Japan logged a record trade deficit with China in January as exports dropped by a fifth, underscoring concerns about how sharply China is slowing and its ability to buffer a frail global economy against European turmoil.

The 20.1 percent annual slump in exports to China, Japan's main export market, condemned Tokyo to a record monthly trade deficit, stark evidence of the pain from a firm yen, the global slowdown and fuel imports to make up for idled nuclear plants.

Japan's shortfall with China was 587.9 billion yen ($7.4 billion), 40 percent of the total trade deficit for January, Japanese finance ministry data showed.

While the drop in exports was exacerbated by an early Lunar New Year holiday hitting shipments of steel and other manufacturing inputs, it was still the fourth straight month the Japanese exports to China have fallen in annual terms.

Chinese authorities may already be worrying about weakening demand, said Mari Iwashita, chief market economist at SMBC Nikko Securities, pointing to Saturday's policy easing with a 50 basis point cut in banks' reserve requirement ratio, the amount of cash banks must hold in reserves.

The move by the Chinese central bank will boost lending capacity by an estimated 350 billion to 400 billion yuan ($55.6-63.5 billion) in a bid to crank up credit creation.

The Chinese Lunar New Year holiday, which fell in late January this year but in early February last year, pushed down what was already declining demand in China, with Japanese exports falling for almost all items, a MOF official said.

Chinese data shows sharp falls in imports from its main trading partners in January, consistent with the Lunar New Year distorting regular trade, but it also shows import demand had been slowing in the final quarter of 2011.

Japan has also been hit by declining demand elsewhere.

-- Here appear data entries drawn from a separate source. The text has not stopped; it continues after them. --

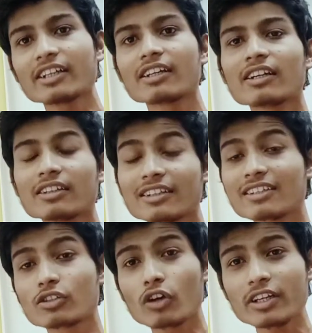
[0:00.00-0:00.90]
that
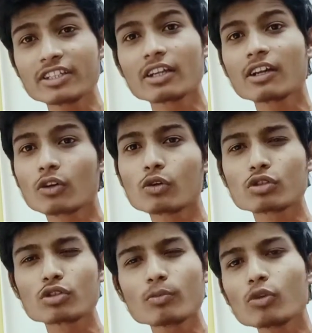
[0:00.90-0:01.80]
this knowledge
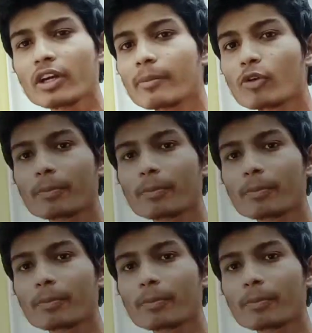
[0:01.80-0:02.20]
goes to more.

Its trade surplus with the European Union shrank to its smallest ever, at just 689 million yen, as exports dipped 7.7 percent.

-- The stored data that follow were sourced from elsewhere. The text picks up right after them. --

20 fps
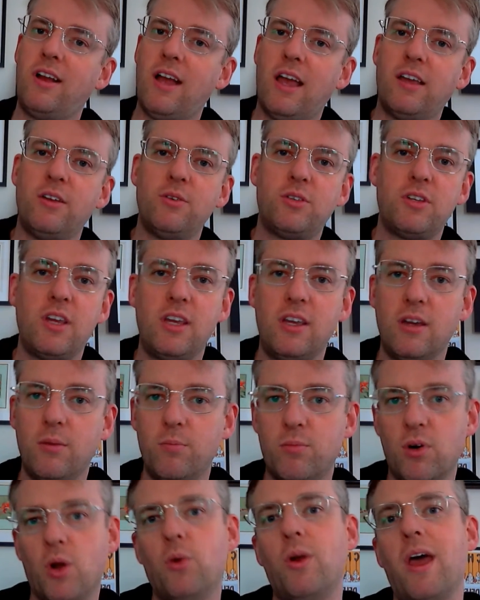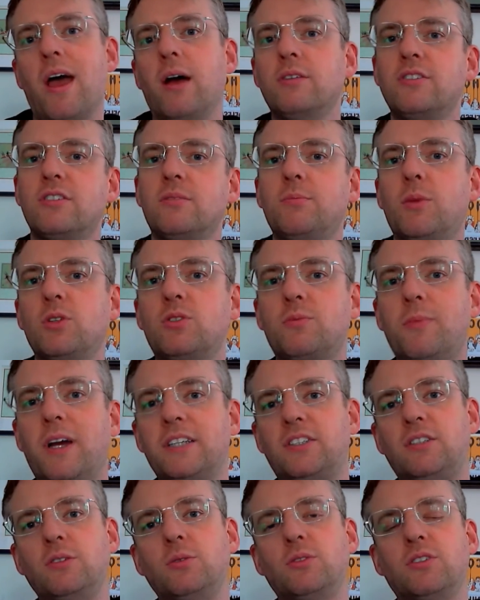I use he, him pronouns, and most of my
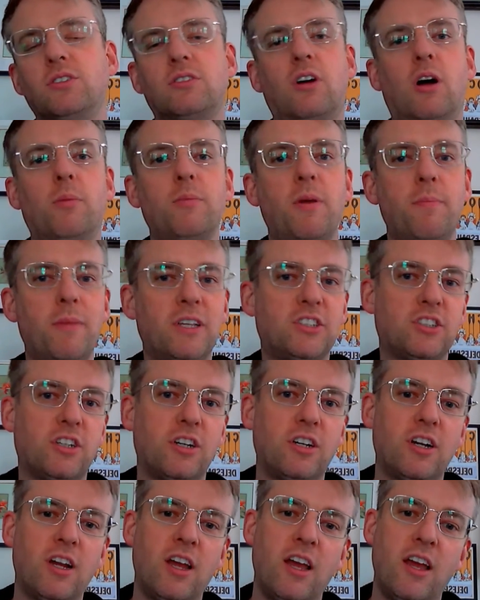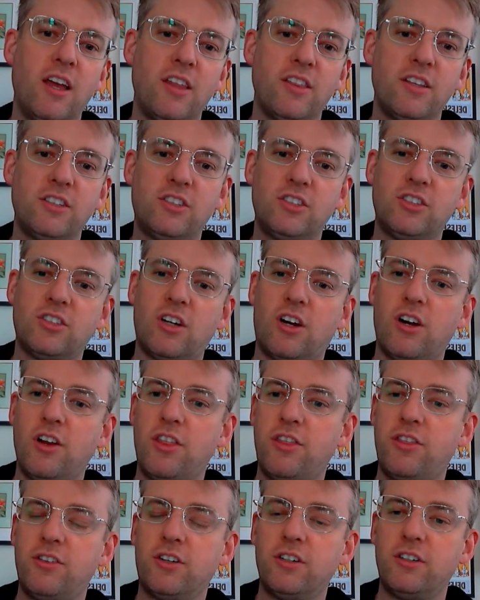students call me Mr. This is our
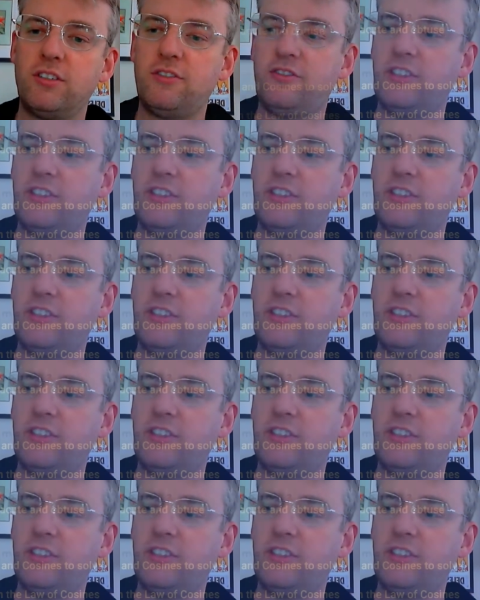third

And as Asia's exports to Europe slumped due to the economic turmoil, so did Japan's exports of semiconductors and plastics to the rest of Asia, the MOF official said.

Japan's total trade deficit for January was 1.475 trillion yen ($18.59 billion), bigger than the median forecast of 1.468 trillion yen in a Reuters poll and more than 50 percent larger than the previous record of a 967.9 billion yen deficit in January 2009, in the wake of the global financial crisis.

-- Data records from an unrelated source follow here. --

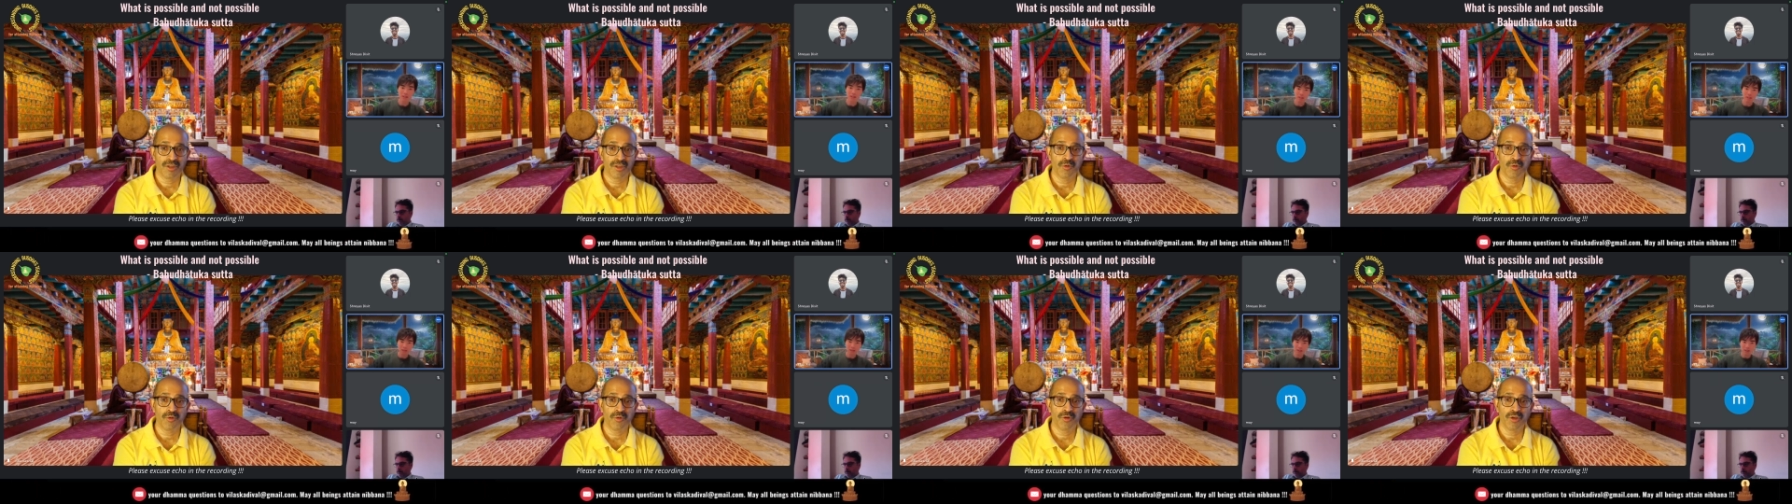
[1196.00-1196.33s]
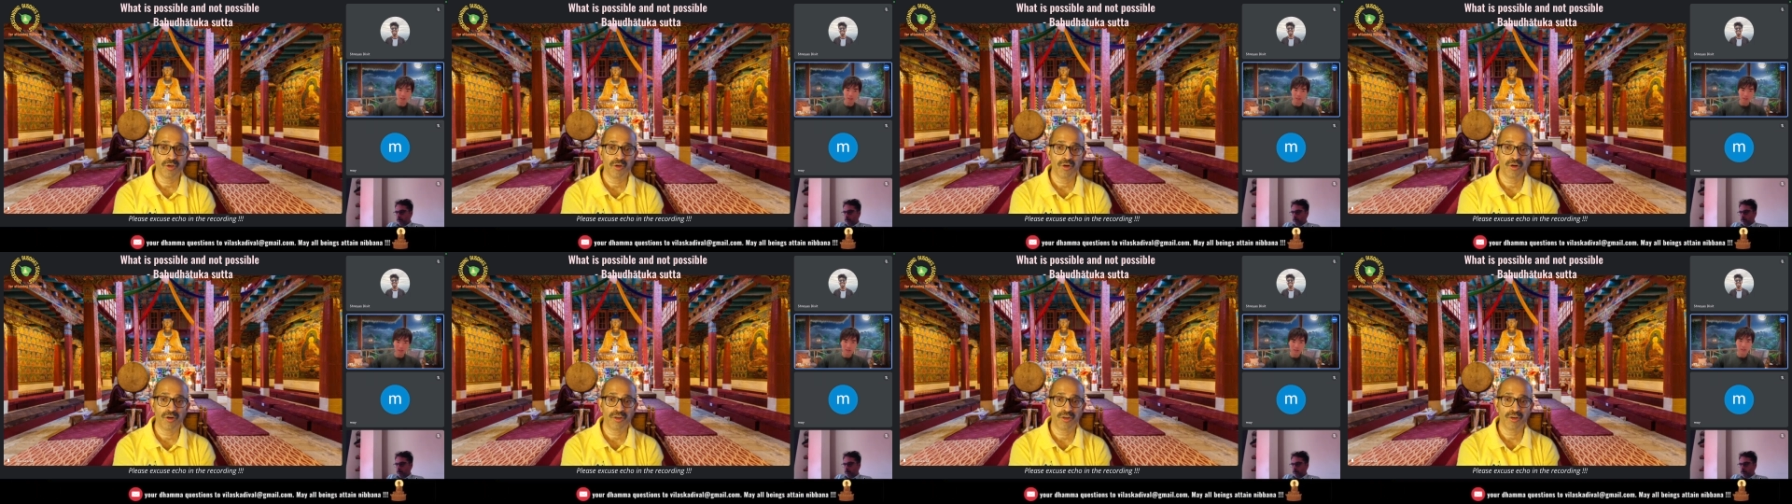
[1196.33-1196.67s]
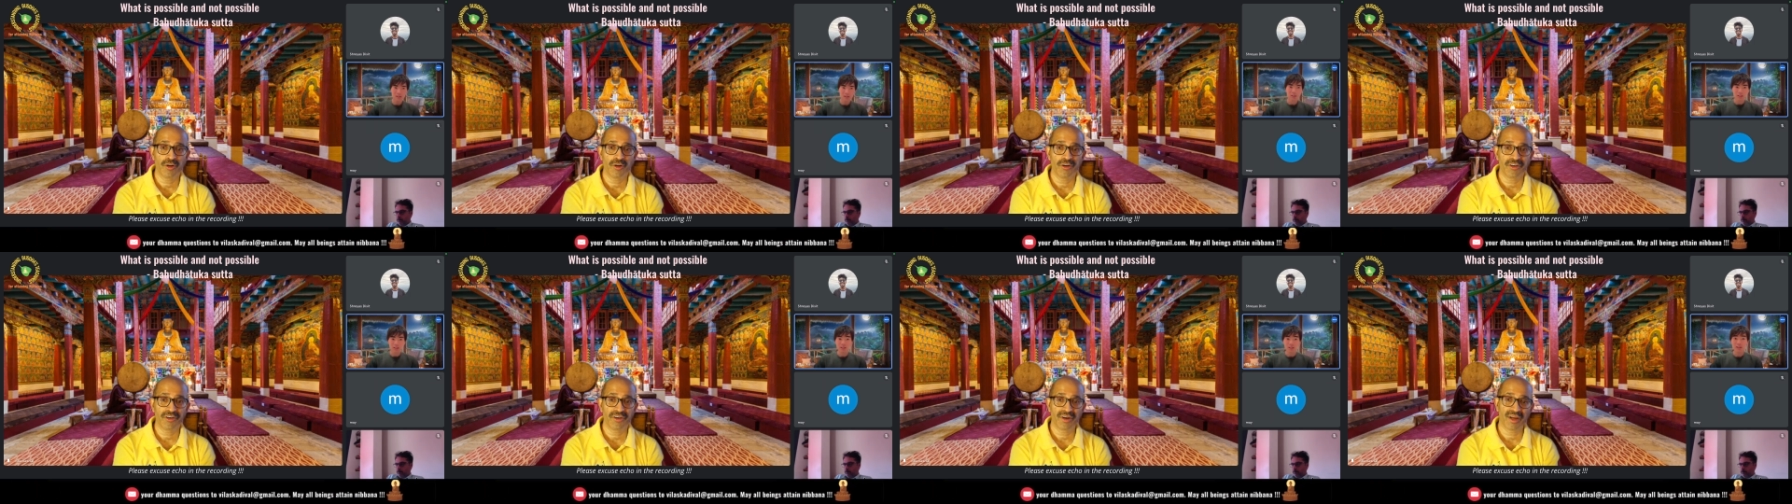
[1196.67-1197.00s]

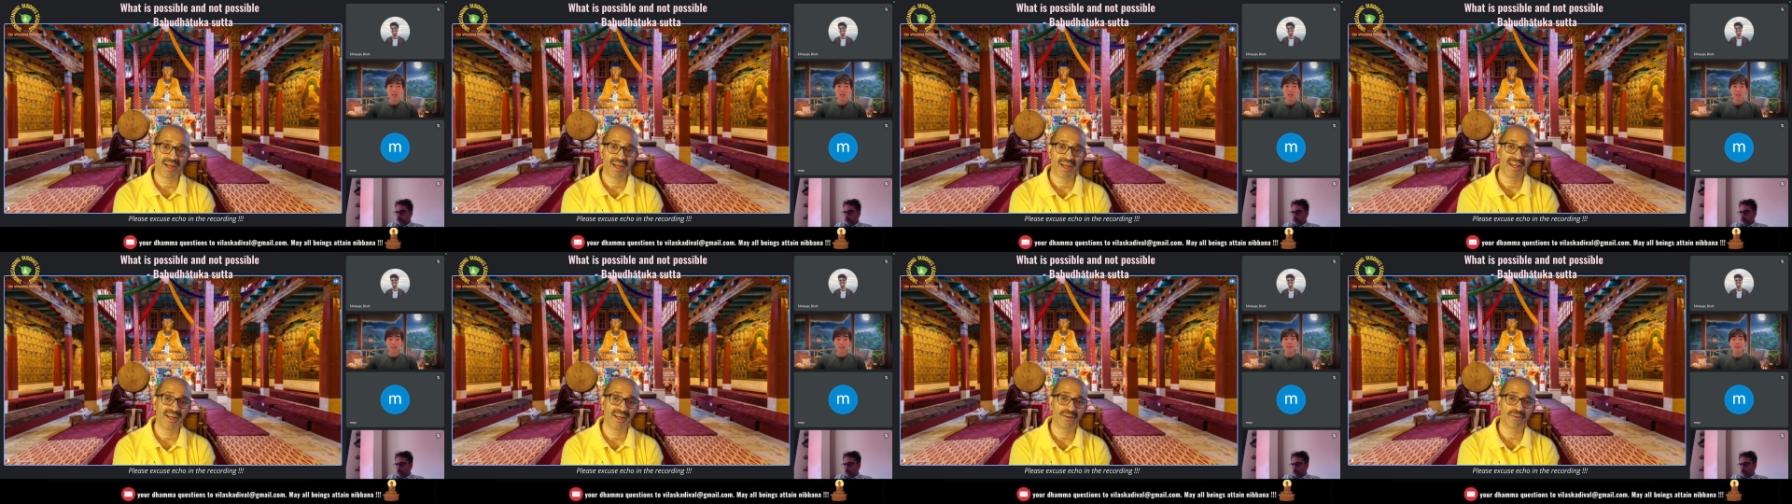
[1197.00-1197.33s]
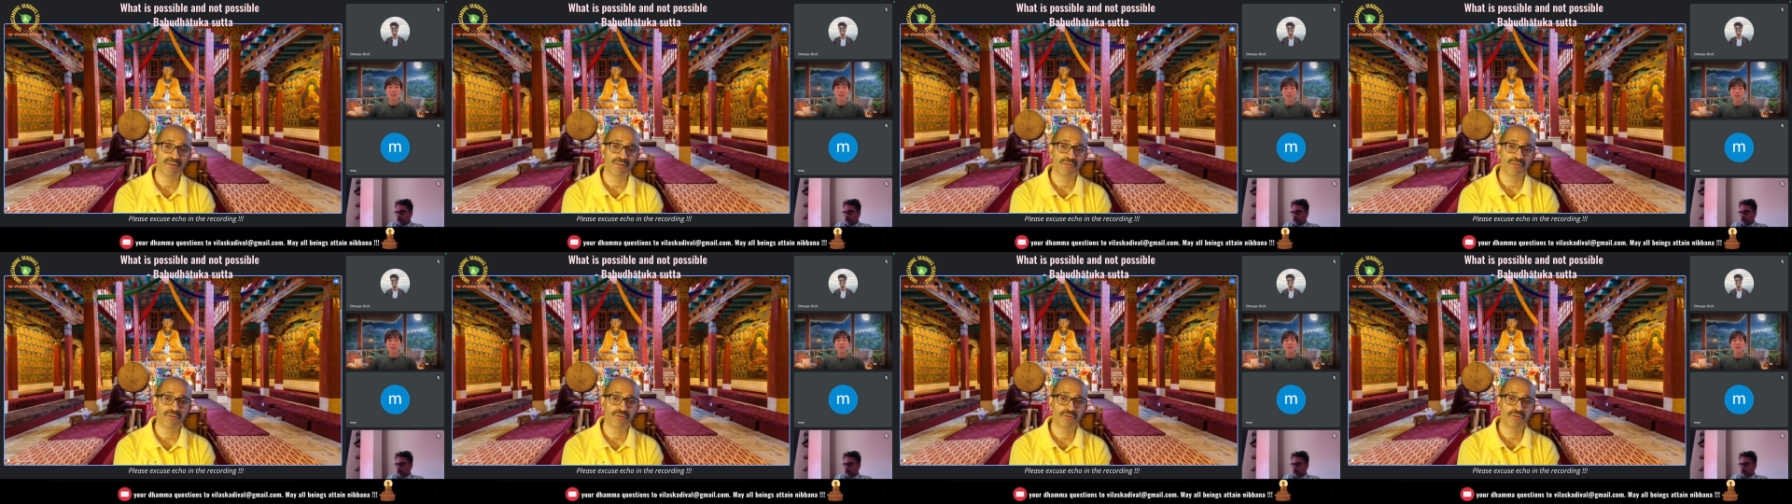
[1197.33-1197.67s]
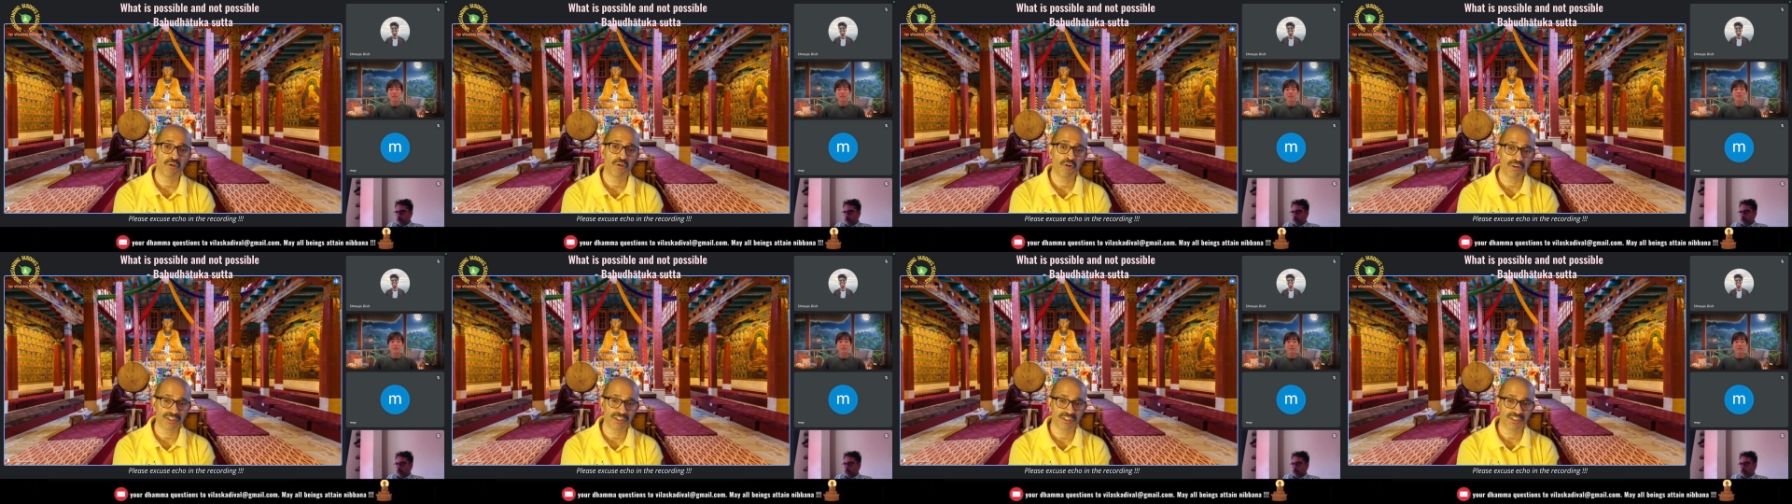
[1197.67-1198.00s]
You're trying to
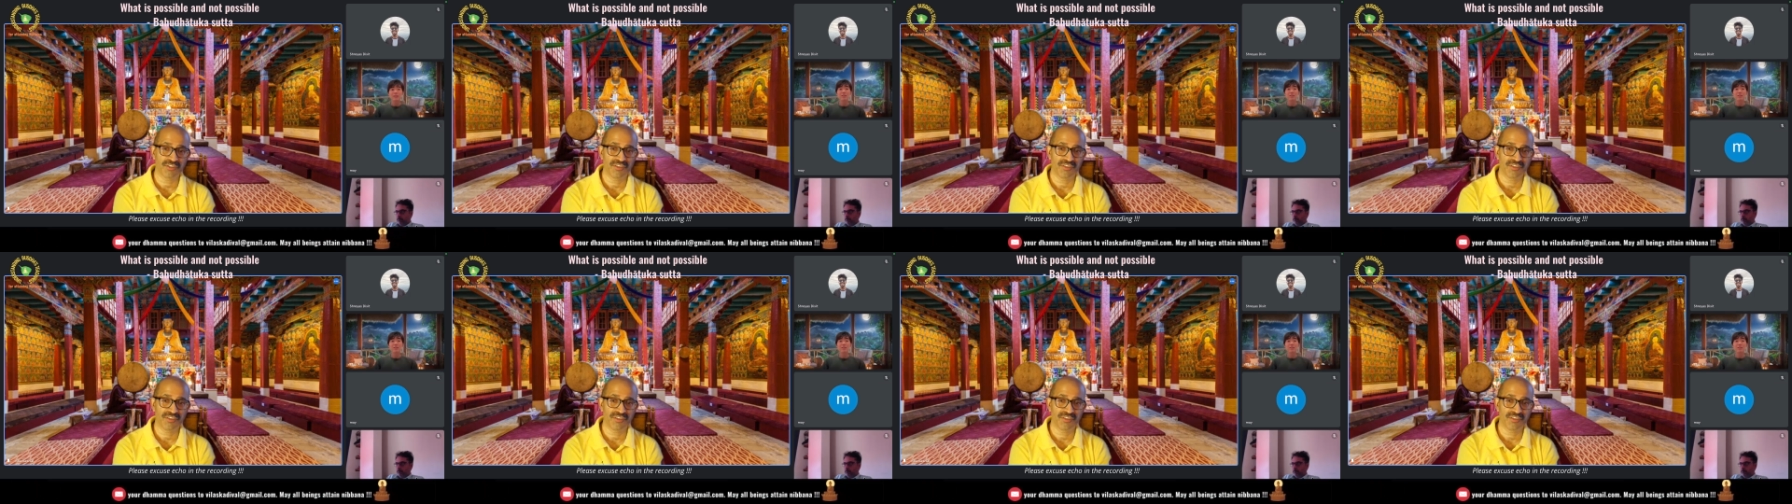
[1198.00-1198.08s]
force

The dollar fell some 30 pips to 79.58 yen from a six-month high hit just before the data as short-term accounts locked in profits.

The dollar has been gaining strength against the yen since the Bank of Japan surprised markets last week with a 10 trillion yen increase in its asset buying program and by setting an inflation goal of 1 percent.

SECOND-HALF IMPROVEMENT

Exports slumped 9.3 percent in January from a year earlier, slightly less than the median market estimate of 9.5 percent but still the fourth straight month of declines, indicating that the economy could struggle to recover even as reconstruction proceeds from last year's earthquake and tsunami.

Imports grew 9.8 percent from a year earlier, exceeding the median estimate for a 9.5 percent annual rise.

Japan has logged deficits in January for five of the past seven years, including this year. As seasonal factors influenced the data, economists expect exports to recover, albeit slowly, given signs of a pickup in demand from the United States.

The trade balance is likely to return to surplus in the latter half of this year as the slowdown in emerging nations' economies is expected to come to an end around April-June, said Takeshi Minami, chief economist at Norinchukin Research Institute.

Still, the figures feed into concerns about how much longer Japan can rely on exports to help offset its huge public debt.

Japan logged its first annual trade deficit in more than 30 years for 2011 in the aftermath of the March earthquake, which hurt exports and raised fuel import costs.

The deficit is unlikely to keep rising going forward given signs of recovery in overseas demand, such as inventory adjustment having run its course in the United States, said Hiroaki Muto, senior economist at Sumitomo Mitsui Asset Management.

However, there is a possibility that Japan will see a prolonged trade deficit depending on the situation in the Middle East and crude oil prices.

Japan's economy, the world's third largest, shrank more than expected in the October-December quarter as flooding in Thailand, a strong yen and weak demand hurt exports, after rebounding in the third quarter from an earthquake-triggered recession.